◆ **Material provided**:
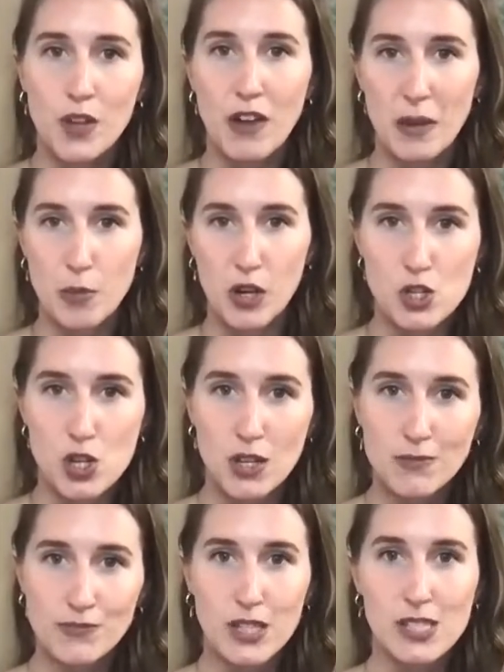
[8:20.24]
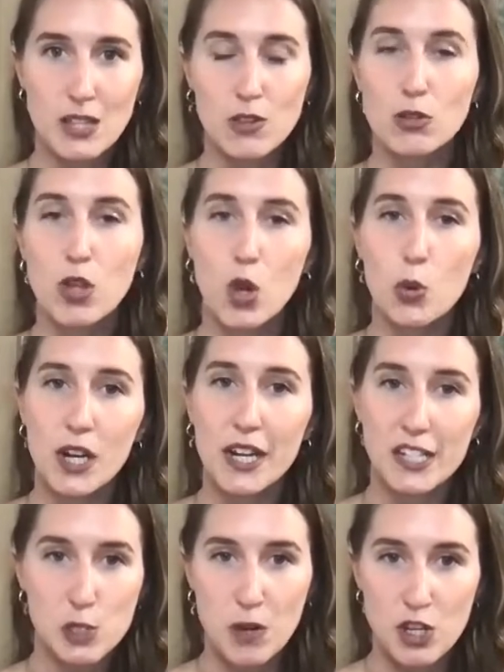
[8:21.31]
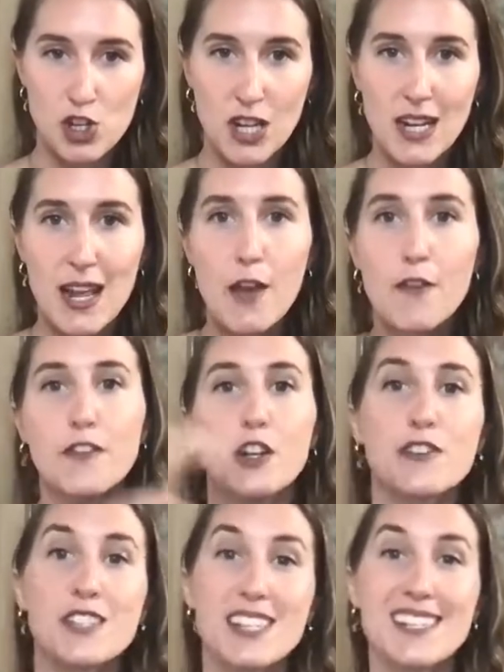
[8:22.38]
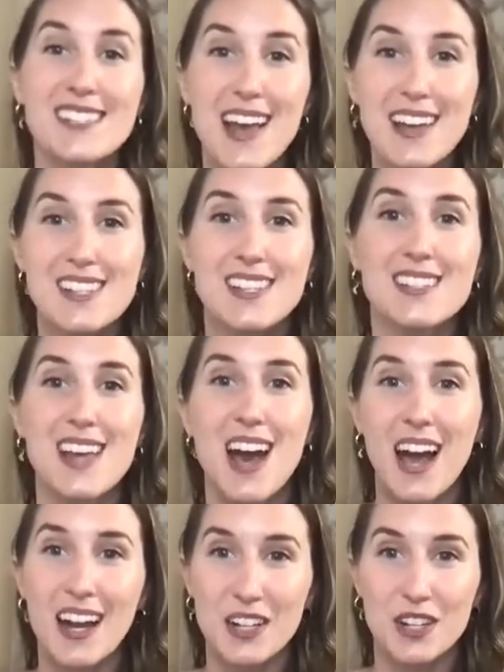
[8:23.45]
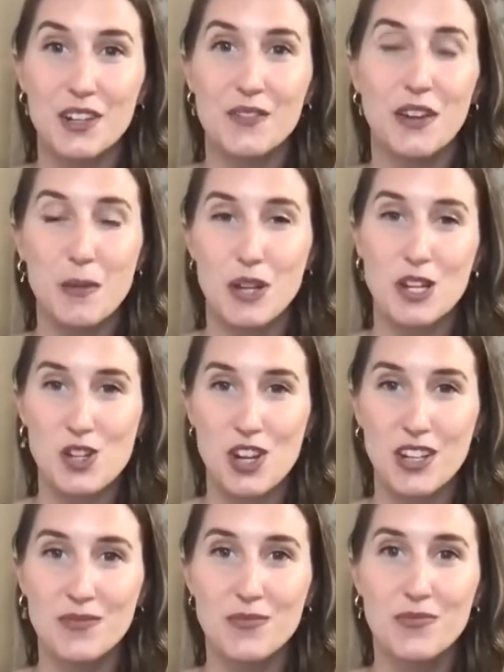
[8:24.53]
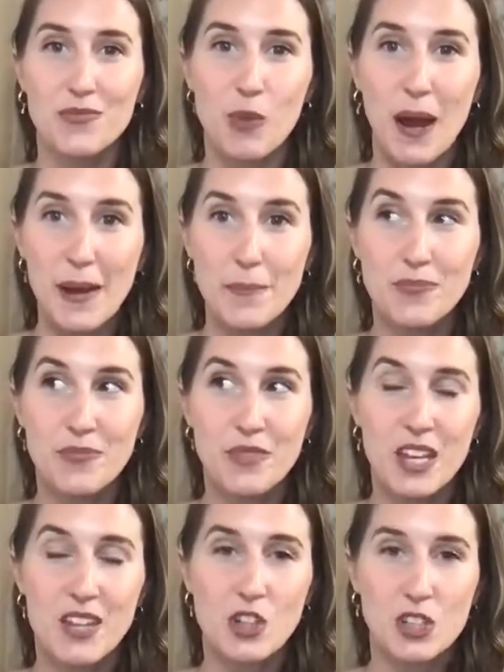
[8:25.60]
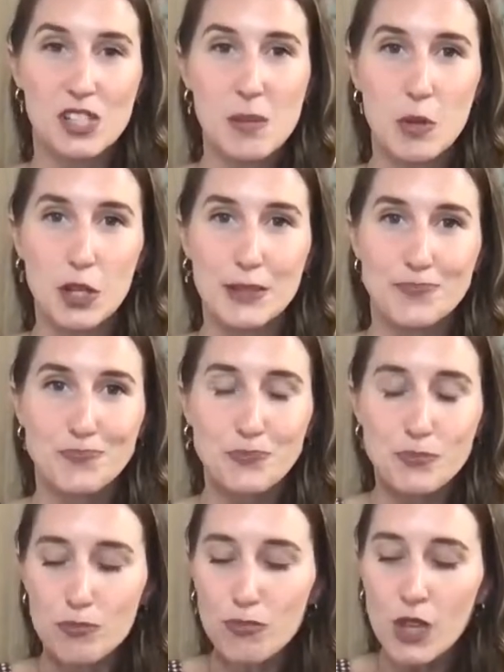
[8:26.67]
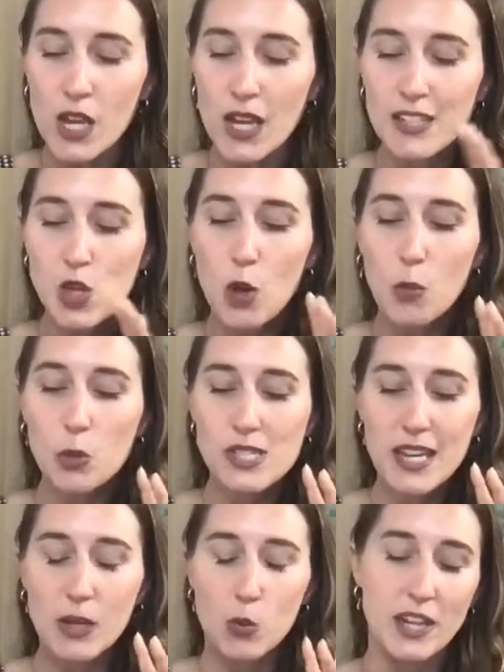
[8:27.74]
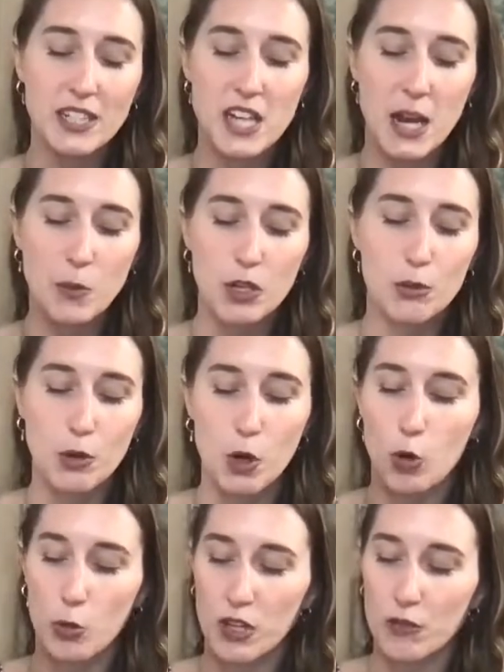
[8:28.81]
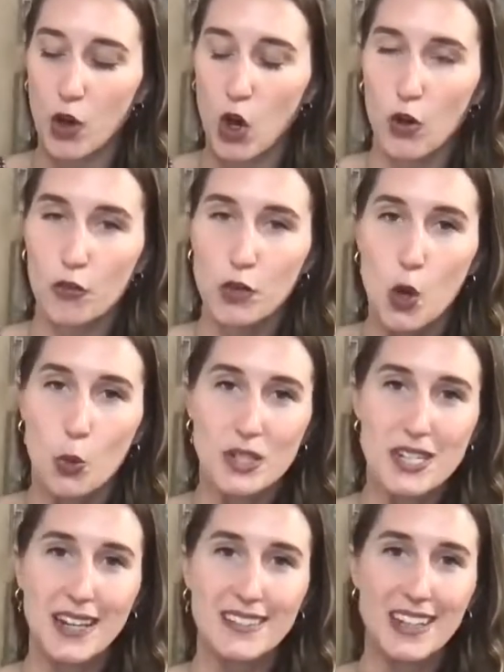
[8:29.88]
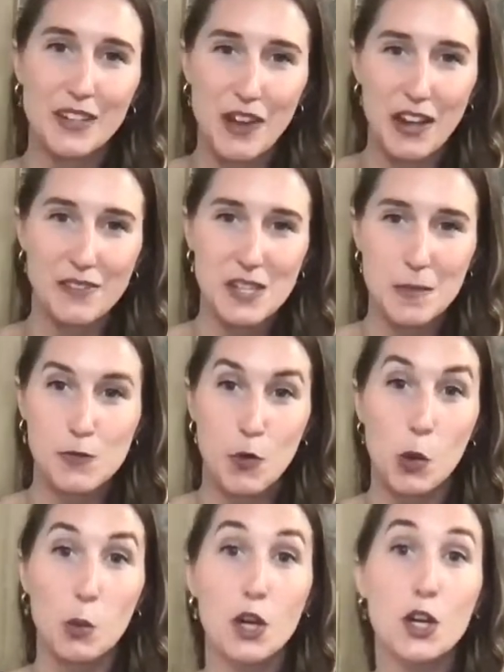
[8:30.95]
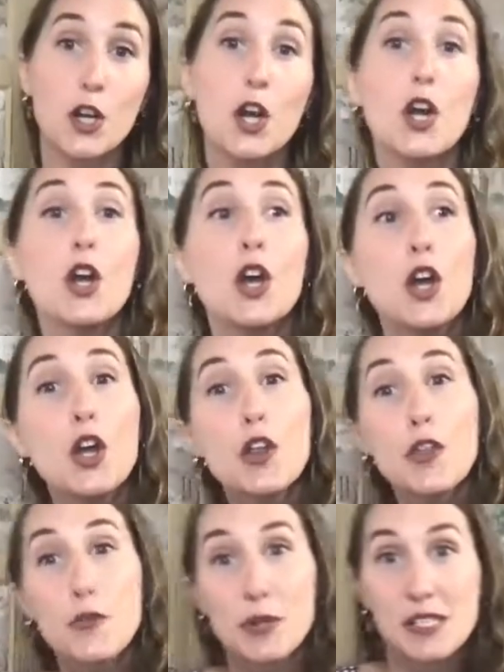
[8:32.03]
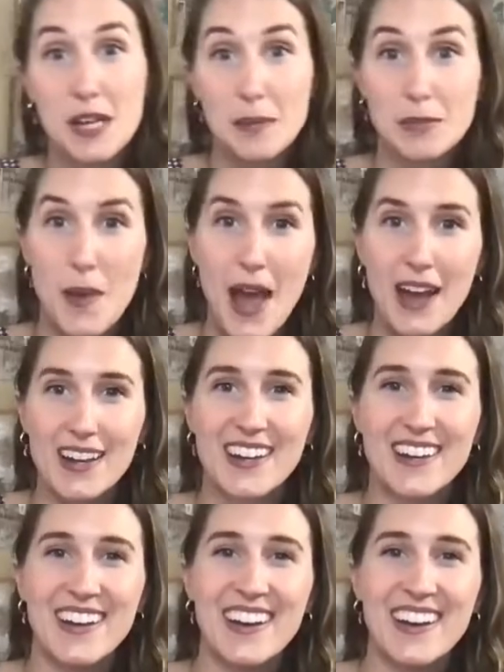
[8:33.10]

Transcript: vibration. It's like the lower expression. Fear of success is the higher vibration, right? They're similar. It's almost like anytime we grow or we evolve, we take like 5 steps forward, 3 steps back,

◆ **Work order**: Word for word, reproduce all of the entries above and omit the pictures.

◆ **Task response**:
[8:20.24]
[8:21.31]
[8:22.38]
[8:23.45]
[8:24.53]
[8:25.60]
[8:26.67]
[8:27.74]
[8:28.81]
[8:29.88]
[8:30.95]
[8:32.03]
[8:33.10]

Transcript: vibration. It's like the lower expression. Fear of success is the higher vibration, right? They're similar. It's almost like anytime we grow or we evolve, we take like 5 steps forward, 3 steps back,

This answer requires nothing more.